Lorsque deux êtres se rencontrent, il est remarquable que la personne qui aime le moins impose généralement à l’autre le pas de la relation.

La première dit à l’autre :

–         J’aimerais beaucoup que nous nous voyons ce soir !

La seconde répond :

–         Non, pas ce soir ! (en invoquant telle ou telle raison plus ou moins recevable).

Et celle qui est la plus éprise se voit dans l’obligation d’accepter la volonté de celle qui l’est le moins.

Idéalement, dans un désir d’accord tout rationnel, les deux amants pourraient se lancer à la recherche d’un compromis.  Par exemple, une conversation téléphonique de quelques minutes, à tout le moins, contenterait possiblement l’un sans trop obliger l’autre ; encore faudrait-il  que chacun soit convaincu de l’existence et de la valeur d’une « volonté d’aimer ».

Mais vouloir aimer, pour une grande majorité, n’est pas aimer.  Aimer appartient exclusivement à l’ordre sentimental.  Or, en ce sens, celui qui aime n’est pas sujet de son amour, mais bien objet et pourrait en définitive refuser tout simplement l’advenue d’un « je » qui le chargerait de transformer en une responsabilité ce qui se présente dans un premier temps comme un don ne requérant aucune participation de celui qui le reçoit.

Cependant, pour la personne la moins éprise, dire « oui » à celle qui lui fait part de son souhait, correspond à un effort qu’elle ne veut pas faire et, ne voulant pas faire cet effort, elle demande implicitement à l’autre d’en faire un.  Si la plus aimante refuse à son tour de le faire, c’est à coup sûr la dispute, voire la rupture.

Quel est l’effort que doit faire la personne la plus éprise ? 

Celui qui consiste à gérer la frustration qu’occasionne le sentiment amoureux sans symétrie (cette absence de symétrie que le ou la frustré(e) a le plus souvent tendance à considérer plus radicalement comme l’autre nom de la non-réciprocité); celui de « se faire une raison », de convertir sa contrariété en autre chose, si elle ne tient pas à trop souffrir de la situation.

Le pouvoir est donc du côté de celle qui aime le moins

De là, nous pouvons conclure que le pouvoir est du côté de celui qui n’a pas à convertir son désir en autre chose et peut l’exprimer directement, comme il se présente. 
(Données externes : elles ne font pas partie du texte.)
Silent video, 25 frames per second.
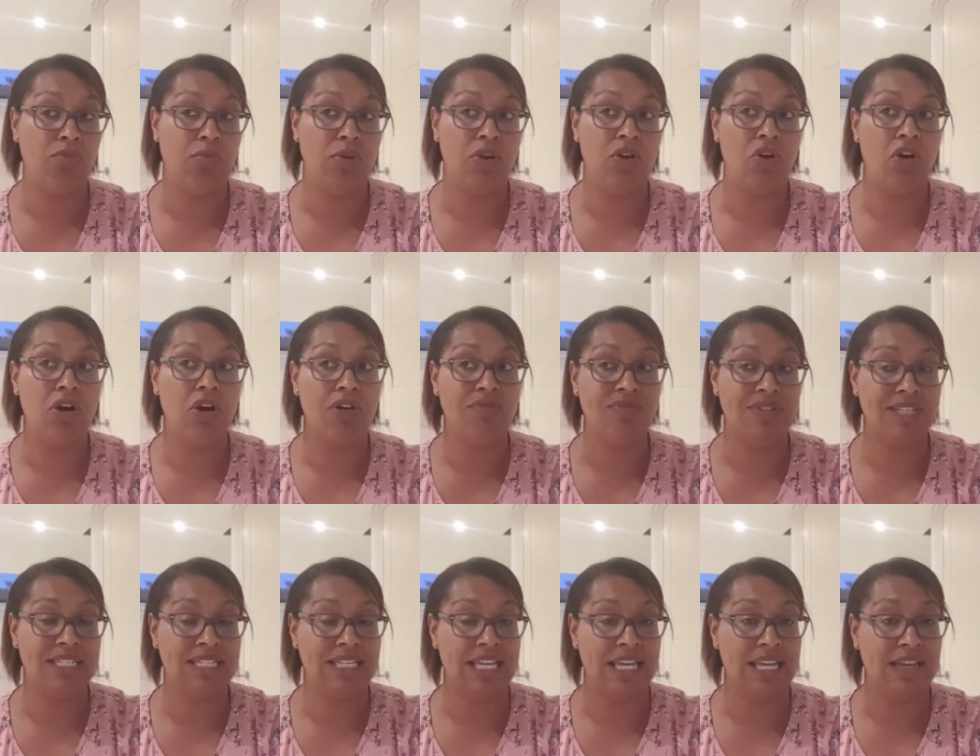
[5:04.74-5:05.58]
when I
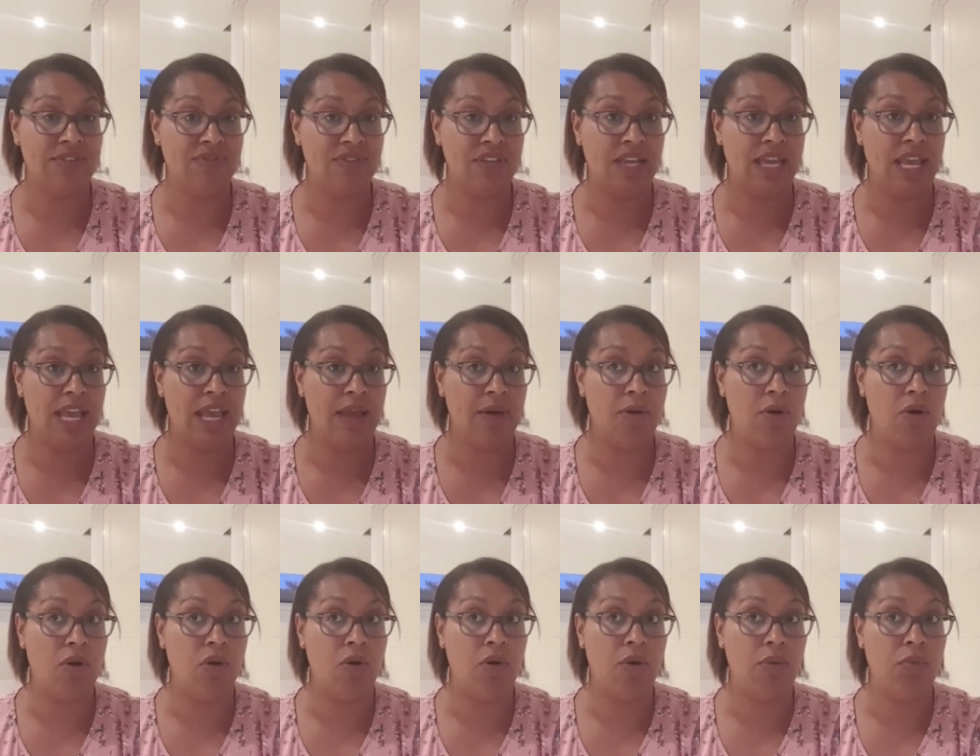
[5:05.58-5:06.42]
received it, it
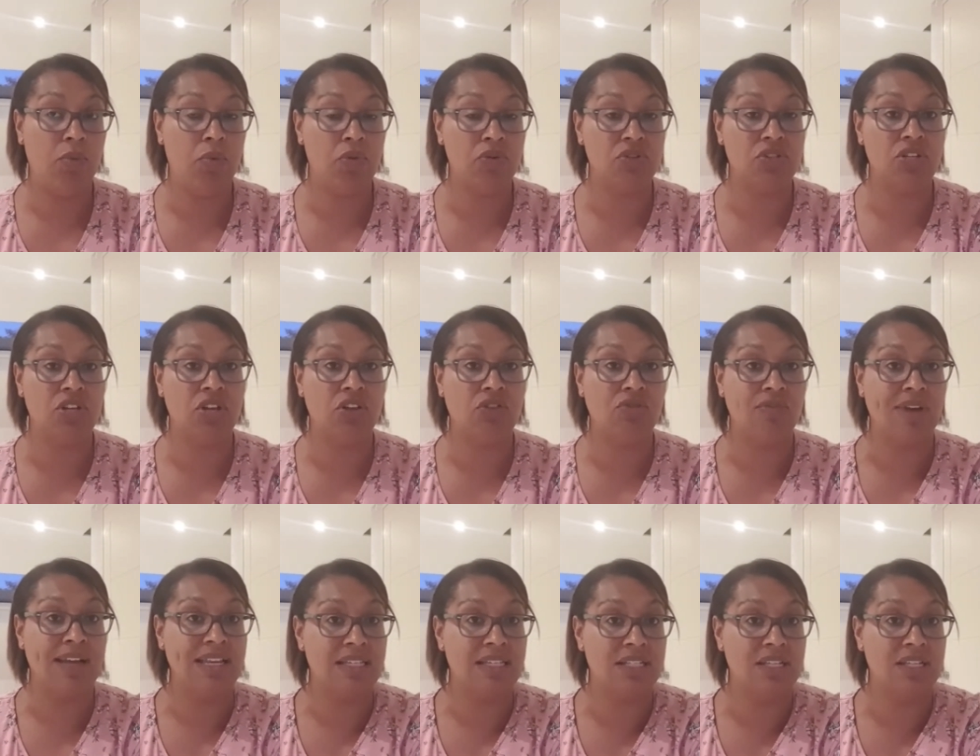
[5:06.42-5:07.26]
wasn't a
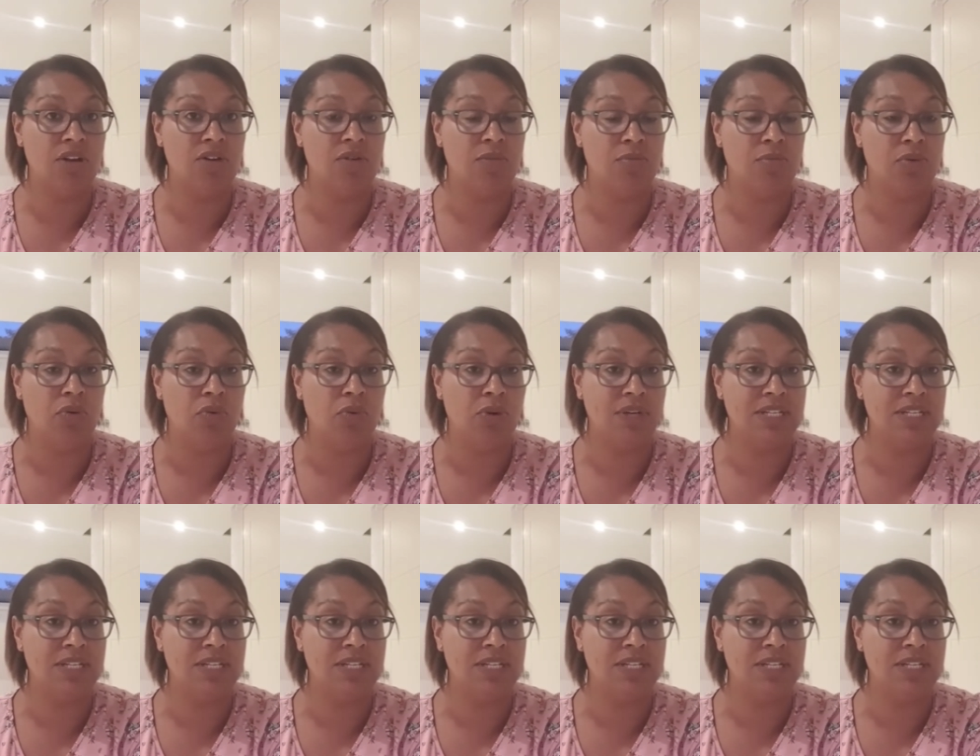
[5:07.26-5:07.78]
great sample.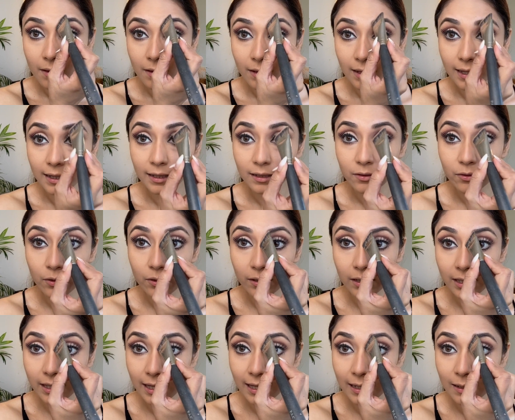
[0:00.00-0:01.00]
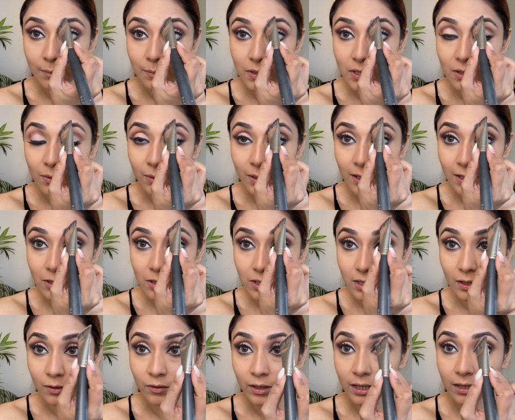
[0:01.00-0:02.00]
Like it really helps you in
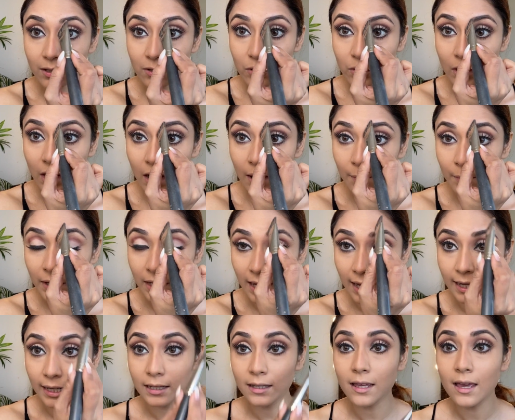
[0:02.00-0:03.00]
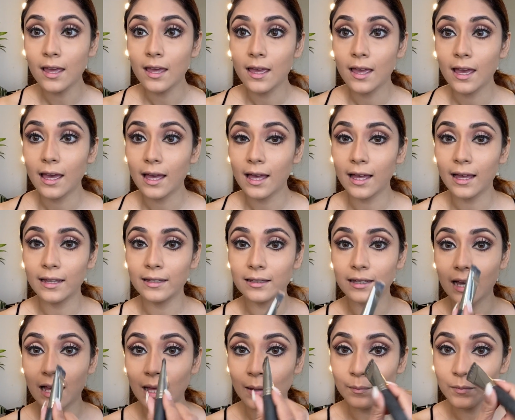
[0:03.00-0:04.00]
achieving the sharp line. And
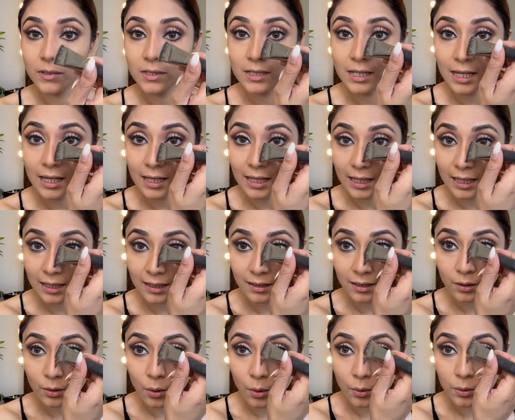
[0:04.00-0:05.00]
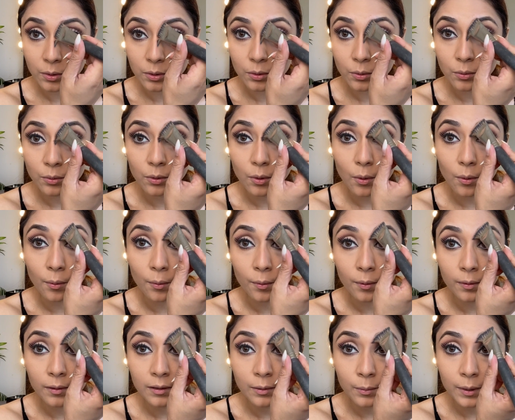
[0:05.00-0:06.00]
I'm taking the contour
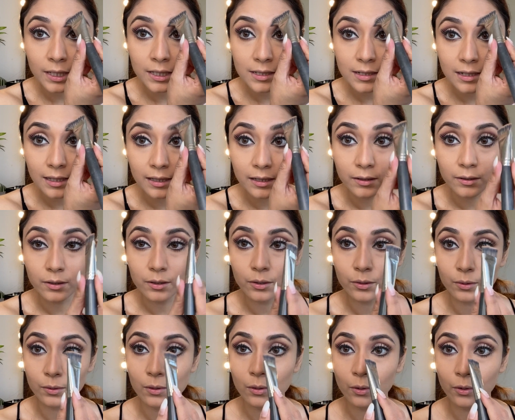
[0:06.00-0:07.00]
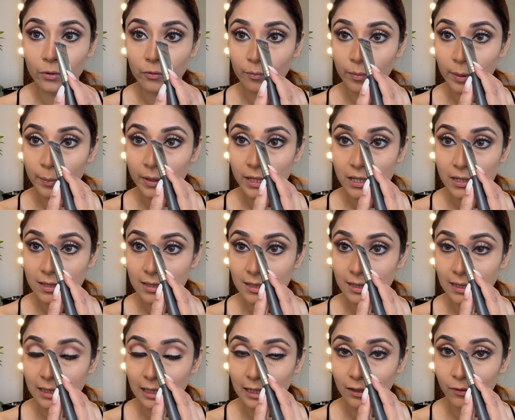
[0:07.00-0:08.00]
all the way till here. A lot of people just
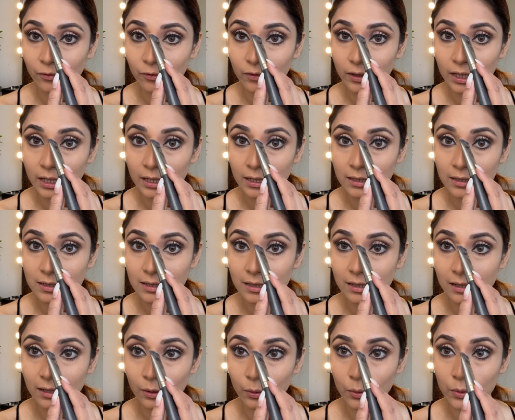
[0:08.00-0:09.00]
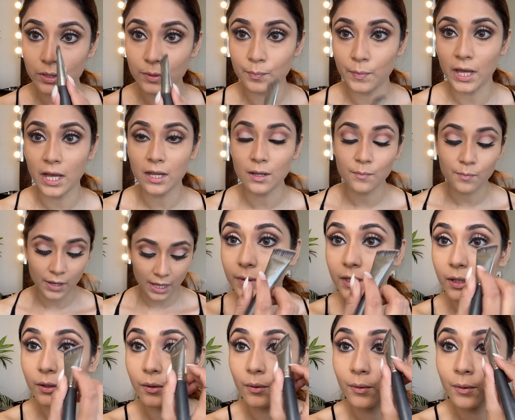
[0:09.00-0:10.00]
leave it till the nose part, but
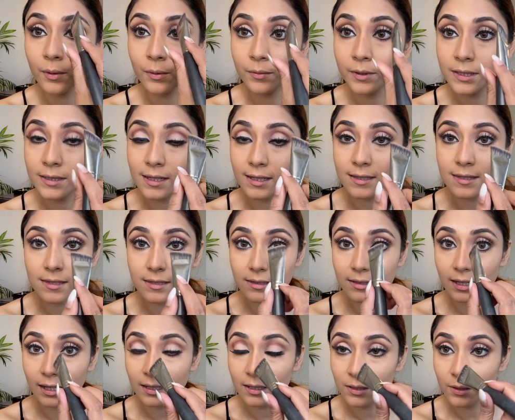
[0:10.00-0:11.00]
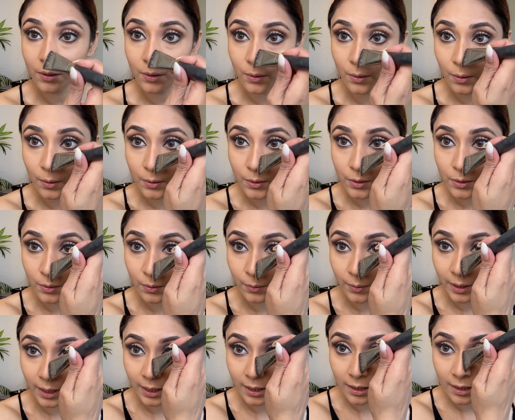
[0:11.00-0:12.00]
always extend your
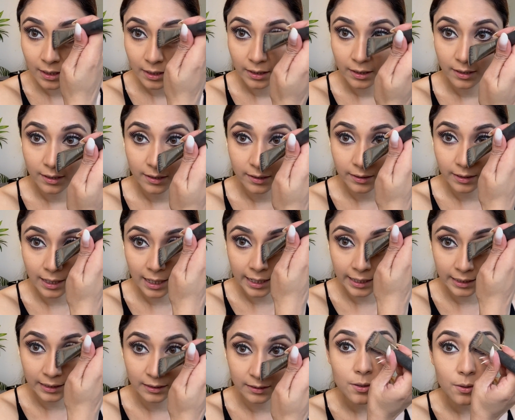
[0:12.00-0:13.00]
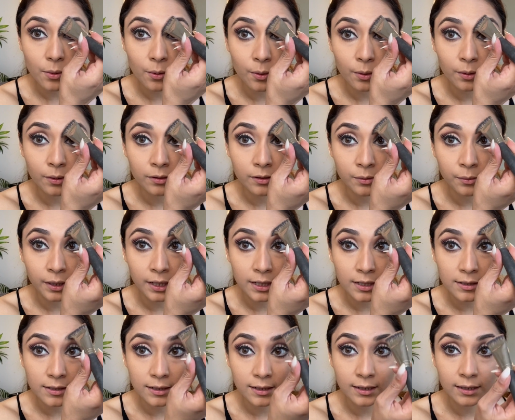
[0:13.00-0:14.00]
contouring line all the way
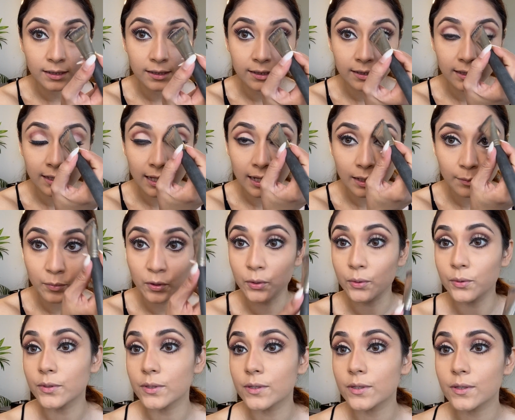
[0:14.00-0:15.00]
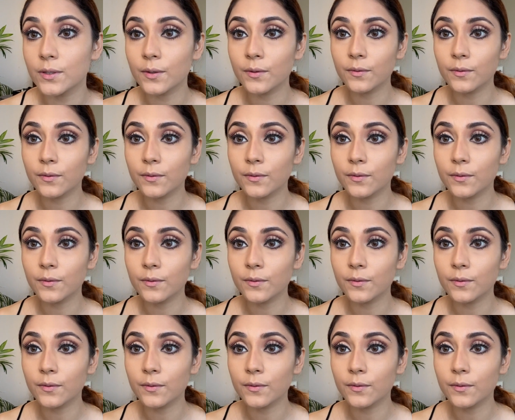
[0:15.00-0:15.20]
till the eyebrows.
La « sublimation » freudienne, en ce sens, est l’apanage des plus aimants, elle est le signe d’une impossibilité à imposer son désir dans la barbarie de son élan, et c’est sans doute mieux ainsi.  Sans la sublimation, et toujours selon le père de la psychanalyse, point de cultures, point d’institutions.

Il est amusant de penser que le monde, tel que nous le connaissons, dérive peut-être d’un amoureux contrarié face à un barbare.